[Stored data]
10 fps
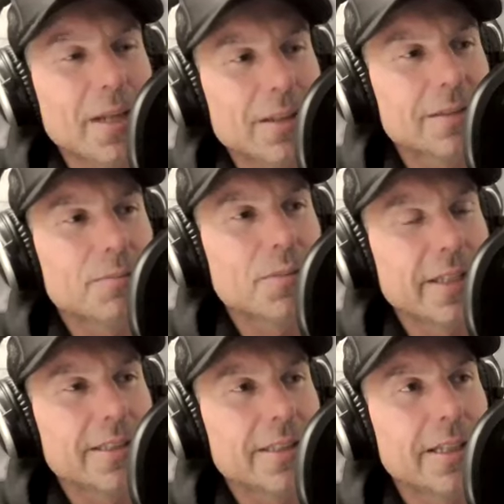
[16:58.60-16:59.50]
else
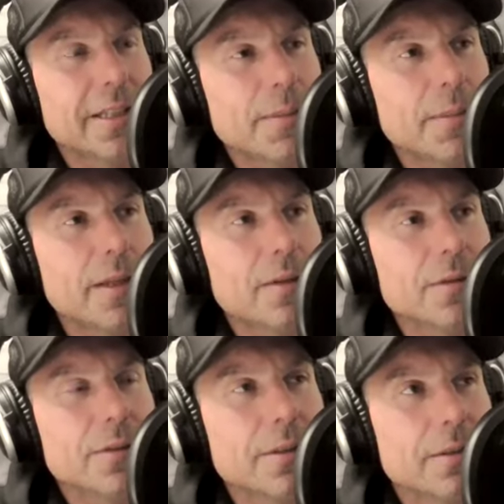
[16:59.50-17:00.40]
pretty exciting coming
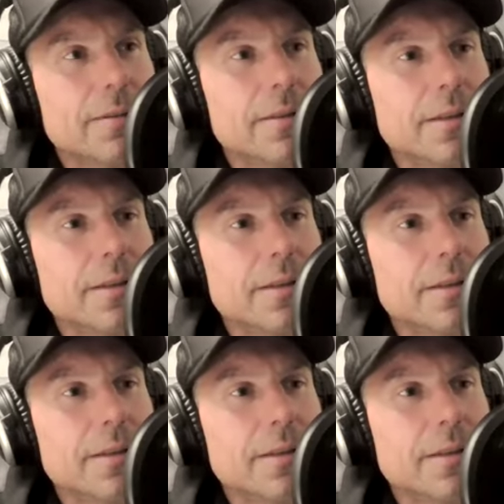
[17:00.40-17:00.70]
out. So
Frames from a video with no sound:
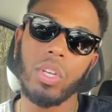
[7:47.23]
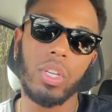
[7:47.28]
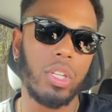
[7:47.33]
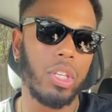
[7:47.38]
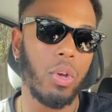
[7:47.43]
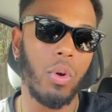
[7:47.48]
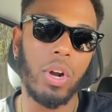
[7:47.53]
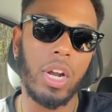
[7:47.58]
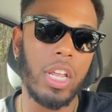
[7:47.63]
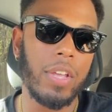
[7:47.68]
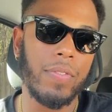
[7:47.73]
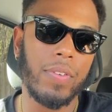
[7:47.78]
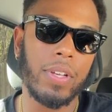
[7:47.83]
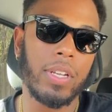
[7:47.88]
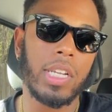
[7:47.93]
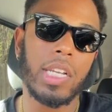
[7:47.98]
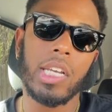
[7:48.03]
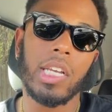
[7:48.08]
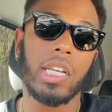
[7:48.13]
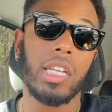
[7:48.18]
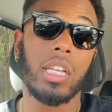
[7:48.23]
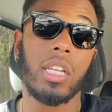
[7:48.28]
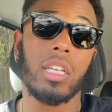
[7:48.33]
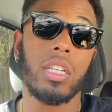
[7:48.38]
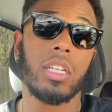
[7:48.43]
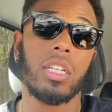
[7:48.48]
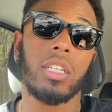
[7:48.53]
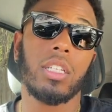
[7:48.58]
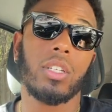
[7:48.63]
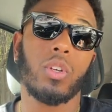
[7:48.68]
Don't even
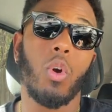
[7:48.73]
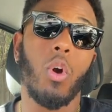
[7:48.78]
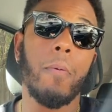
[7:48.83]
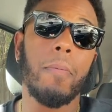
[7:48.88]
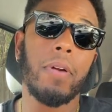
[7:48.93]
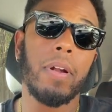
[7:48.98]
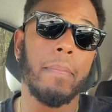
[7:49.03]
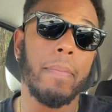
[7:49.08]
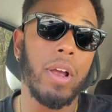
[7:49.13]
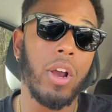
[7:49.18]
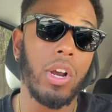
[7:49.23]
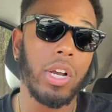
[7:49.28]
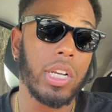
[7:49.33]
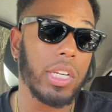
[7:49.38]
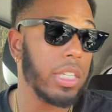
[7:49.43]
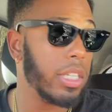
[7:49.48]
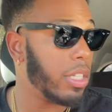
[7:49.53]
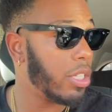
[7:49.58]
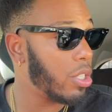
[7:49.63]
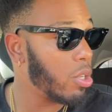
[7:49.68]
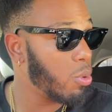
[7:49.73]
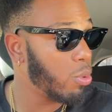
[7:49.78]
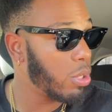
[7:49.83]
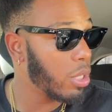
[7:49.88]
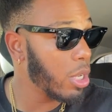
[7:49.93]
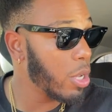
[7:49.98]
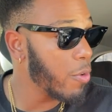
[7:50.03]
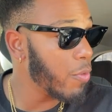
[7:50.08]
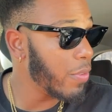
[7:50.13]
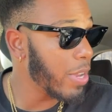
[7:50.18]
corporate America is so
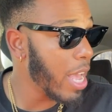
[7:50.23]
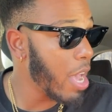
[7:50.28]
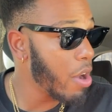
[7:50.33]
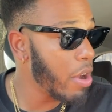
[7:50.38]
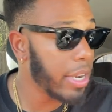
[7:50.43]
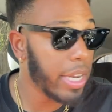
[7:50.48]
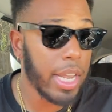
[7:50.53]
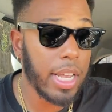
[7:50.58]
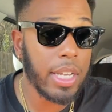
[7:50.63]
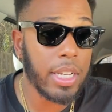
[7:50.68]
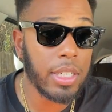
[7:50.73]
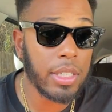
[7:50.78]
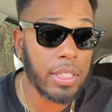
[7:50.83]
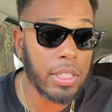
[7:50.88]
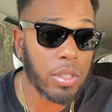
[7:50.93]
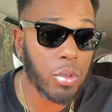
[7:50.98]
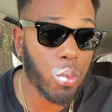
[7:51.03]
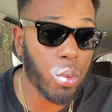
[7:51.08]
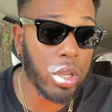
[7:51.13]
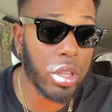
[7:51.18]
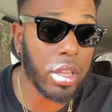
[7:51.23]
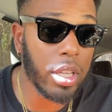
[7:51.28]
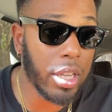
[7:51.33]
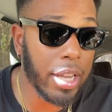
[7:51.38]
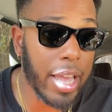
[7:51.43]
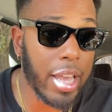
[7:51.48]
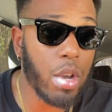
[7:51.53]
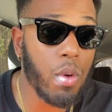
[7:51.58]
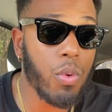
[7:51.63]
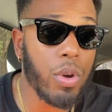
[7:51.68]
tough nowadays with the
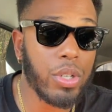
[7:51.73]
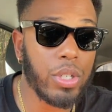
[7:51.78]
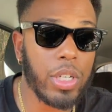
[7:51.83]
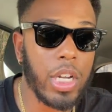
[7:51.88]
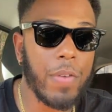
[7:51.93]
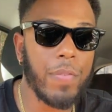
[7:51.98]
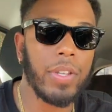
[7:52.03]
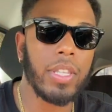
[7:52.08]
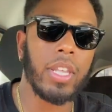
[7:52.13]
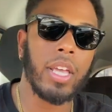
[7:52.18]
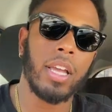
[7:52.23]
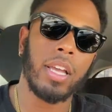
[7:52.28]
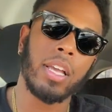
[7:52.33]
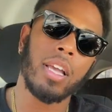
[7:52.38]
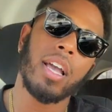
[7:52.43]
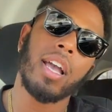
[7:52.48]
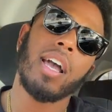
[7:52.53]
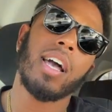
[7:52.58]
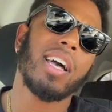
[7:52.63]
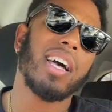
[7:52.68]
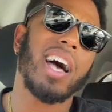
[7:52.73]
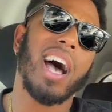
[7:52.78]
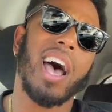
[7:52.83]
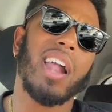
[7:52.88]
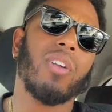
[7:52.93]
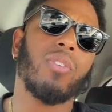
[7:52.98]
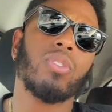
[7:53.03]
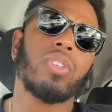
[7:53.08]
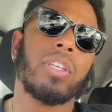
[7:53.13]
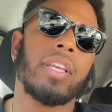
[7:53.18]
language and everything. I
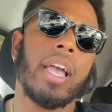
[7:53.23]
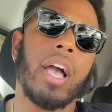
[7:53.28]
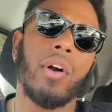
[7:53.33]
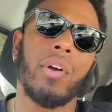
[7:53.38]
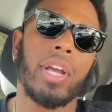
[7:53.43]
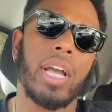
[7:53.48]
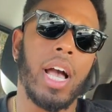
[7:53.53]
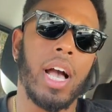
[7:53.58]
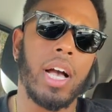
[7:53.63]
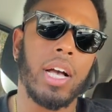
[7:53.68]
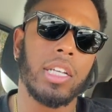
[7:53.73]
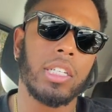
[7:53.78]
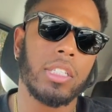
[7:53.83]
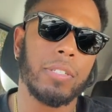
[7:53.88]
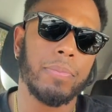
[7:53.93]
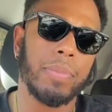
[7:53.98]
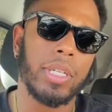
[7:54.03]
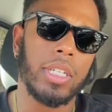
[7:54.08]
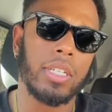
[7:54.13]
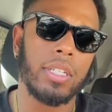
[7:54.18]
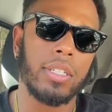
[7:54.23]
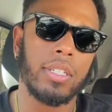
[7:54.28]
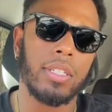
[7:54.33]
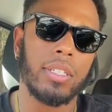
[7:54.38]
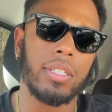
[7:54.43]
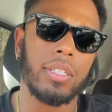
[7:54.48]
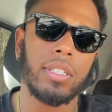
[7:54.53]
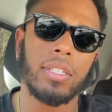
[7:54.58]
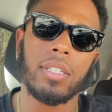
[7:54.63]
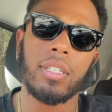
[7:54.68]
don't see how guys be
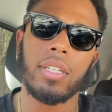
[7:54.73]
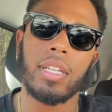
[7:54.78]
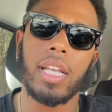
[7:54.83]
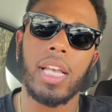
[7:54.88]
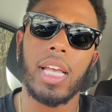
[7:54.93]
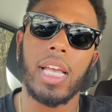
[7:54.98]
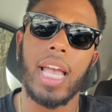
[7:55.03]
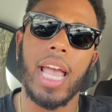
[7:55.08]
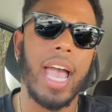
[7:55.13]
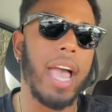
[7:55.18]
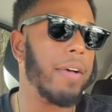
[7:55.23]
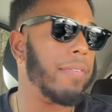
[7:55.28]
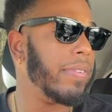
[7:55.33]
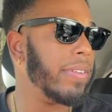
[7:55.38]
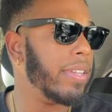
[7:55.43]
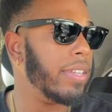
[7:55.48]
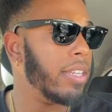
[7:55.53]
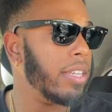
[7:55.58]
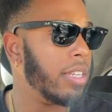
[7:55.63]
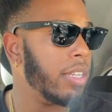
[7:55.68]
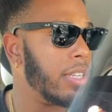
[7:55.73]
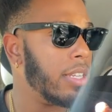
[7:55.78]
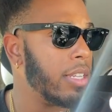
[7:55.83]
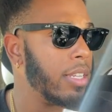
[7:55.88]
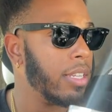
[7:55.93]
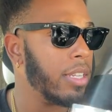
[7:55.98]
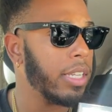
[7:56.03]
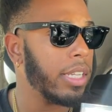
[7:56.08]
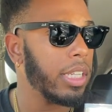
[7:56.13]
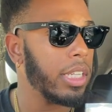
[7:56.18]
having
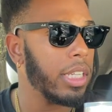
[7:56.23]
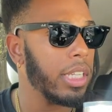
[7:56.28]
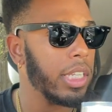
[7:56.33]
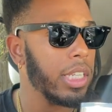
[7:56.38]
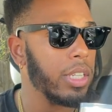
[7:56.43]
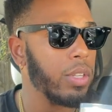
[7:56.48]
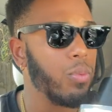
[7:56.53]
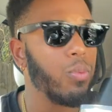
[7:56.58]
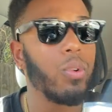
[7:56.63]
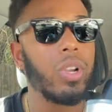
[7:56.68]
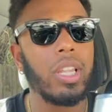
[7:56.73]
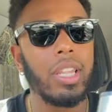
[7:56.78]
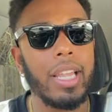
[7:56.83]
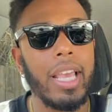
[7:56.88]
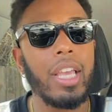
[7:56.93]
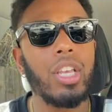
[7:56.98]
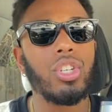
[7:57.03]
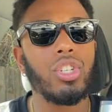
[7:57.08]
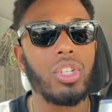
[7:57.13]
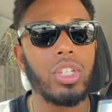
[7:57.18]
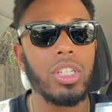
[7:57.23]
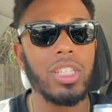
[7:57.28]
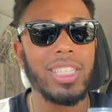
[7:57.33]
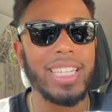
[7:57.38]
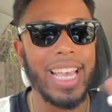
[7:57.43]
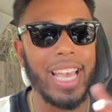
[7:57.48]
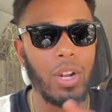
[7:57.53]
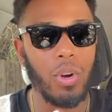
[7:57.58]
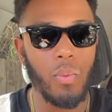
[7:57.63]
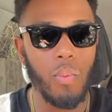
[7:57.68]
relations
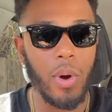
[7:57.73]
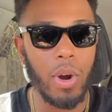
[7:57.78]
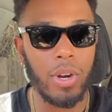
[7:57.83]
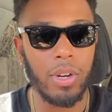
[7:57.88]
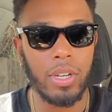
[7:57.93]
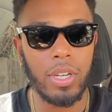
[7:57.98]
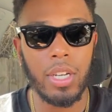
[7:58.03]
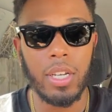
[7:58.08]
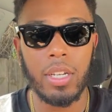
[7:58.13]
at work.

**REQUIRED ACTION:** Without the pictures, reproduce every entry exactly as written.

**EXPECTED ANSWER:**
10 fps
[16:58.60-16:59.50]
else
[16:59.50-17:00.40]
pretty exciting coming
[17:00.40-17:00.70]
out. So
Frames from a video with no sound:
[7:47.23]
[7:47.28]
[7:47.33]
[7:47.38]
[7:47.43]
[7:47.48]
[7:47.53]
[7:47.58]
[7:47.63]
[7:47.68]
[7:47.73]
[7:47.78]
[7:47.83]
[7:47.88]
[7:47.93]
[7:47.98]
[7:48.03]
[7:48.08]
[7:48.13]
[7:48.18]
[7:48.23]
[7:48.28]
[7:48.33]
[7:48.38]
[7:48.43]
[7:48.48]
[7:48.53]
[7:48.58]
[7:48.63]
[7:48.68]
Don't even
[7:48.73]
[7:48.78]
[7:48.83]
[7:48.88]
[7:48.93]
[7:48.98]
[7:49.03]
[7:49.08]
[7:49.13]
[7:49.18]
[7:49.23]
[7:49.28]
[7:49.33]
[7:49.38]
[7:49.43]
[7:49.48]
[7:49.53]
[7:49.58]
[7:49.63]
[7:49.68]
[7:49.73]
[7:49.78]
[7:49.83]
[7:49.88]
[7:49.93]
[7:49.98]
[7:50.03]
[7:50.08]
[7:50.13]
[7:50.18]
corporate America is so
[7:50.23]
[7:50.28]
[7:50.33]
[7:50.38]
[7:50.43]
[7:50.48]
[7:50.53]
[7:50.58]
[7:50.63]
[7:50.68]
[7:50.73]
[7:50.78]
[7:50.83]
[7:50.88]
[7:50.93]
[7:50.98]
[7:51.03]
[7:51.08]
[7:51.13]
[7:51.18]
[7:51.23]
[7:51.28]
[7:51.33]
[7:51.38]
[7:51.43]
[7:51.48]
[7:51.53]
[7:51.58]
[7:51.63]
[7:51.68]
tough nowadays with the
[7:51.73]
[7:51.78]
[7:51.83]
[7:51.88]
[7:51.93]
[7:51.98]
[7:52.03]
[7:52.08]
[7:52.13]
[7:52.18]
[7:52.23]
[7:52.28]
[7:52.33]
[7:52.38]
[7:52.43]
[7:52.48]
[7:52.53]
[7:52.58]
[7:52.63]
[7:52.68]
[7:52.73]
[7:52.78]
[7:52.83]
[7:52.88]
[7:52.93]
[7:52.98]
[7:53.03]
[7:53.08]
[7:53.13]
[7:53.18]
language and everything. I
[7:53.23]
[7:53.28]
[7:53.33]
[7:53.38]
[7:53.43]
[7:53.48]
[7:53.53]
[7:53.58]
[7:53.63]
[7:53.68]
[7:53.73]
[7:53.78]
[7:53.83]
[7:53.88]
[7:53.93]
[7:53.98]
[7:54.03]
[7:54.08]
[7:54.13]
[7:54.18]
[7:54.23]
[7:54.28]
[7:54.33]
[7:54.38]
[7:54.43]
[7:54.48]
[7:54.53]
[7:54.58]
[7:54.63]
[7:54.68]
don't see how guys be
[7:54.73]
[7:54.78]
[7:54.83]
[7:54.88]
[7:54.93]
[7:54.98]
[7:55.03]
[7:55.08]
[7:55.13]
[7:55.18]
[7:55.23]
[7:55.28]
[7:55.33]
[7:55.38]
[7:55.43]
[7:55.48]
[7:55.53]
[7:55.58]
[7:55.63]
[7:55.68]
[7:55.73]
[7:55.78]
[7:55.83]
[7:55.88]
[7:55.93]
[7:55.98]
[7:56.03]
[7:56.08]
[7:56.13]
[7:56.18]
having
[7:56.23]
[7:56.28]
[7:56.33]
[7:56.38]
[7:56.43]
[7:56.48]
[7:56.53]
[7:56.58]
[7:56.63]
[7:56.68]
[7:56.73]
[7:56.78]
[7:56.83]
[7:56.88]
[7:56.93]
[7:56.98]
[7:57.03]
[7:57.08]
[7:57.13]
[7:57.18]
[7:57.23]
[7:57.28]
[7:57.33]
[7:57.38]
[7:57.43]
[7:57.48]
[7:57.53]
[7:57.58]
[7:57.63]
[7:57.68]
relations
[7:57.73]
[7:57.78]
[7:57.83]
[7:57.88]
[7:57.93]
[7:57.98]
[7:58.03]
[7:58.08]
[7:58.13]
at work.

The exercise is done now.